**What is expected:** Keep the images out and copy every entry below exactly.

--- Record extracts Enclosed Below ---

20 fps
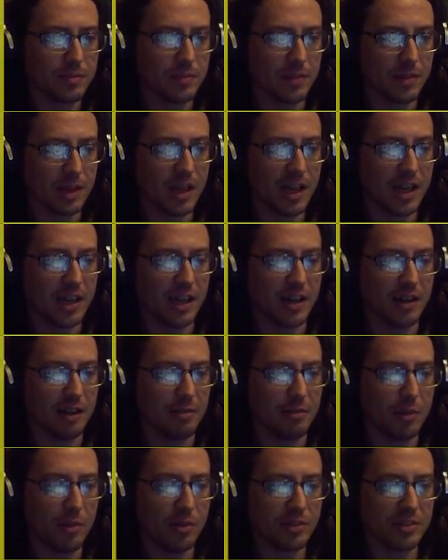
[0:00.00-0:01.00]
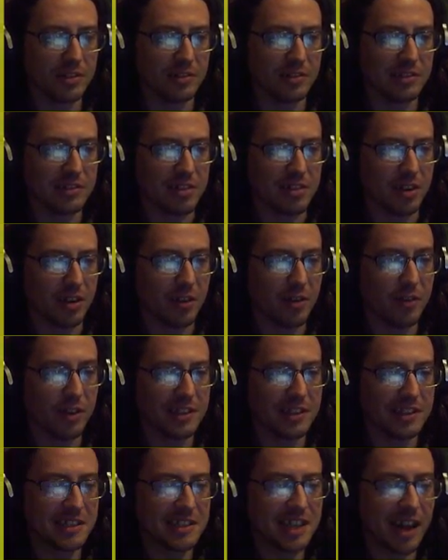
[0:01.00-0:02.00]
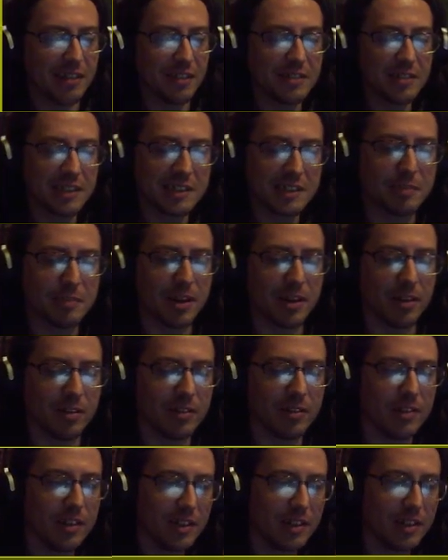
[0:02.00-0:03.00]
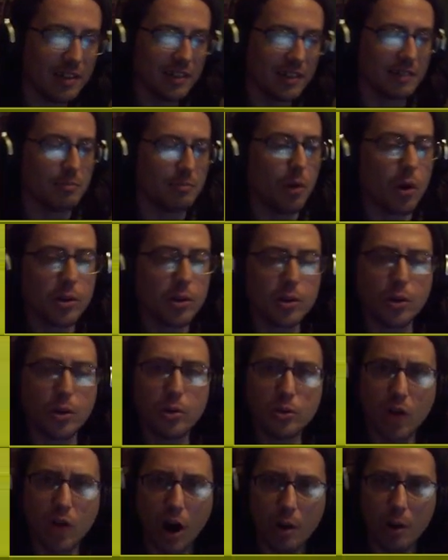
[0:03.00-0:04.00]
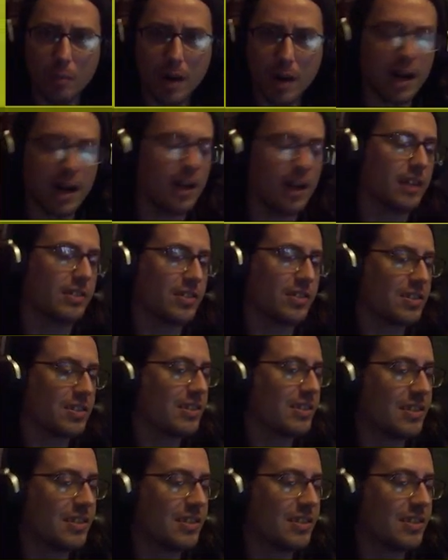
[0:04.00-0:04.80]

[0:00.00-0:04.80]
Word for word: yeah, Mortal Strike versus Counter Spell. Mortal Kombat!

--- End of Enclosed Record extracts ---

**Written answer:**
20 fps
[0:00.00-0:01.00]
[0:01.00-0:02.00]
[0:02.00-0:03.00]
[0:03.00-0:04.00]
[0:04.00-0:04.80]

[0:00.00-0:04.80]
Word for word: yeah, Mortal Strike versus Counter Spell. Mortal Kombat!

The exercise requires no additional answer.